__Problem requirements__
The line holding "[00:00:05.40 to 00:00:06.30]" and all lines that follow it to the end of the data: return these exactly, and nothing more.

__Information shown__
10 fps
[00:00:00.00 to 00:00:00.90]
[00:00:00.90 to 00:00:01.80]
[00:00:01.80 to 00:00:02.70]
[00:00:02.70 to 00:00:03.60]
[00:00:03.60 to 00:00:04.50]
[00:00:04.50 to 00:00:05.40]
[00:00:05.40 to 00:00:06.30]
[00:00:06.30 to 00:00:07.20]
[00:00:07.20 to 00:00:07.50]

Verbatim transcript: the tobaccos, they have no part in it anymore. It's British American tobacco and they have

__Output for this task__
[00:00:05.40 to 00:00:06.30]
[00:00:06.30 to 00:00:07.20]
[00:00:07.20 to 00:00:07.50]

Verbatim transcript: the tobaccos, they have no part in it anymore. It's British American tobacco and they have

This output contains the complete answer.